Une utili­sa­tion raisonnée d’huile végé­tale pure, produite de manière décen­tra­lisée, peut consti­tuer une piste de dura­bi­lité pour l’agriculture.

Les processus de recon­nais­sance embar­qués montrent déjà des résul­tats encou­ra­geants et pour­raient être direc­te­ment inté­grés dans une commande de moteur. La recon­nais­sance du carbu­rant par intel­li­gence arti­fi­cielle pour­rait être réalisée à l’avenir via des services de « cloud » ; ces derniers permettent d’effectuer un diag­nostic de moteur étendu à distance, avec entre autres la détec­tion de charge et d’usure du moteur, ainsi que de possibles défaillances des pompes ou des injec­teurs.

Cepen­dant, la réponse à l’enjeu clima­tique ne repose pas unique­ment sur la tech­no­logie. Il est essen­tiel que l’huile végé­tale utilisée soit produite loca­le­ment, si l’on veut éviter qu’un trans­port par voie mari­time depuis l’Extrême-Orient impacte l’environnement. Dans l’idéal, le rempla­ce­ment du diesel se ferait par des carbu­rants à base d’huile végé­tale fabri­qués de manière décen­tra­lisée et utilisés loca­le­ment.

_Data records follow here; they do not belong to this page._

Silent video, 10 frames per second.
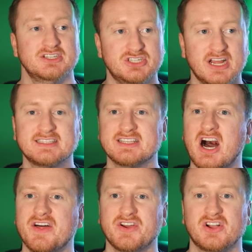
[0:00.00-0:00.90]
Jets
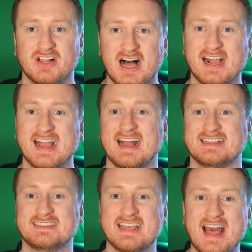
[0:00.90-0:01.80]
on the clock
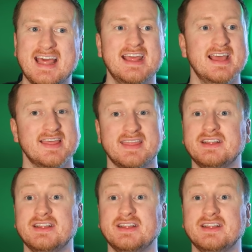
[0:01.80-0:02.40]
at 10.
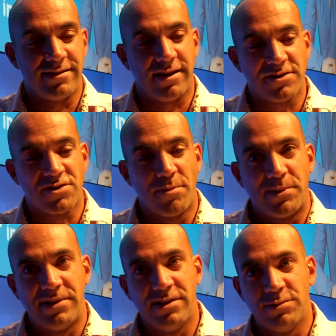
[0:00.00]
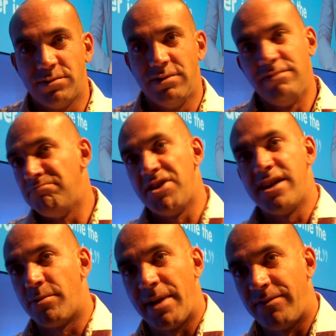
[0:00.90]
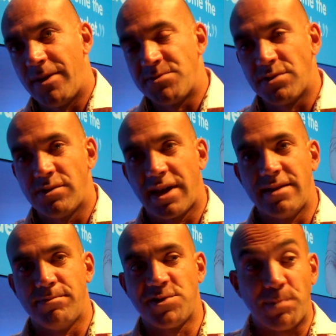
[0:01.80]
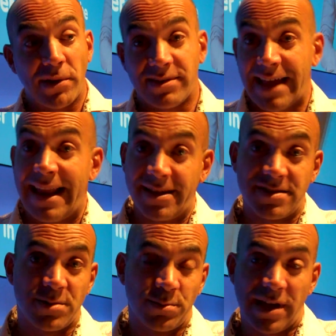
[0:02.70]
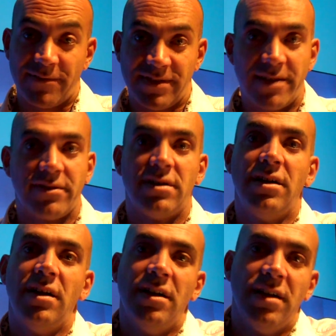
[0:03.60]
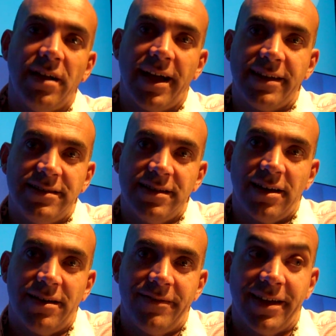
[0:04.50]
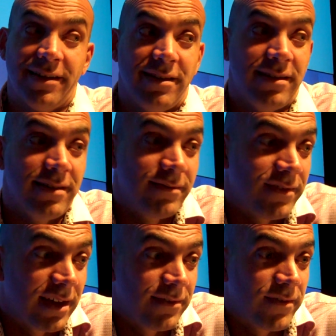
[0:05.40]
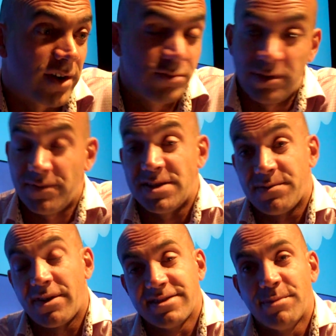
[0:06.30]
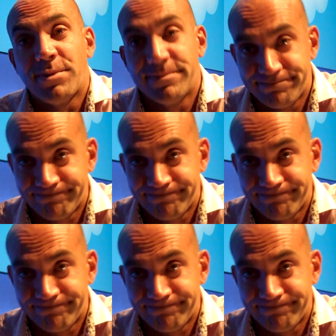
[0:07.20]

in a large company, you wouldn't hear about them. So you can spot talents you would have never idea they are doing this, for example.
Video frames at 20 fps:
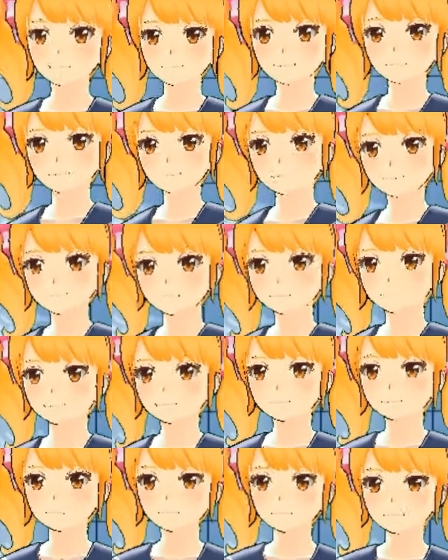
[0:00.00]
is my world.
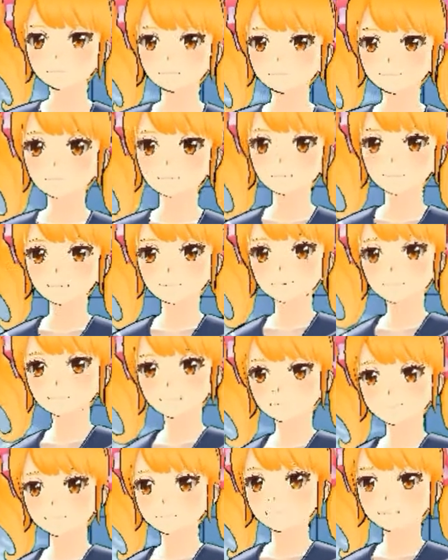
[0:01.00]

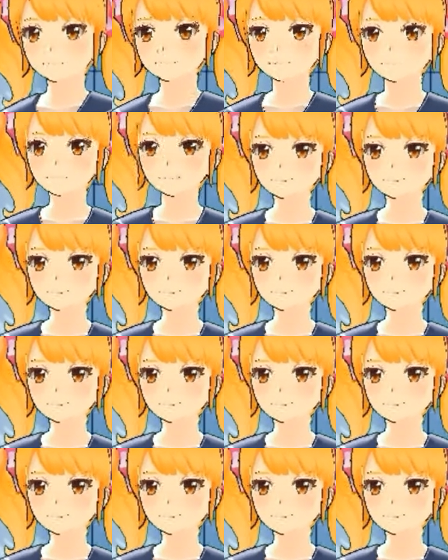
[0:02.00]
Osana is my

Nous devons dès main­te­nant nous en remettre à des solu­tions de tran­si­tion, pour faire un premiers pas vers une agri­cul­ture durable.

Il va de soi que, si les idées et les inno­va­tions foisonnent, les vraies solu­tions sont diffi­ciles à trouver et à mettre en place. Il faudra encore quelques années avant que des moteurs neutres ou très respec­tueux de l’environnement destinés aux machines agri­coles soient déve­loppés et mis sur le marché. Mais ce serait une erreur de se contenter d’attendre. Nous devons dès main­te­nant nous en remettre à des solu­tions de tran­si­tion pour faire un premiers pas vers une agri­cul­ture durable et respec­tueuse du climat.

La diver­si­fi­ca­tion des types de moteur, asso­ciées aux autres solu­tions dispo­nibles, sont des approches initiales impor­tantes. Un constat demeure : d’autres inno­va­tions devront prendre le relai. En atten­dant, dans les champs, ce ne sont plus seule­ment chaque grain et chaque plante qui comptent, mais aussi chaque goutte de carbu­rant.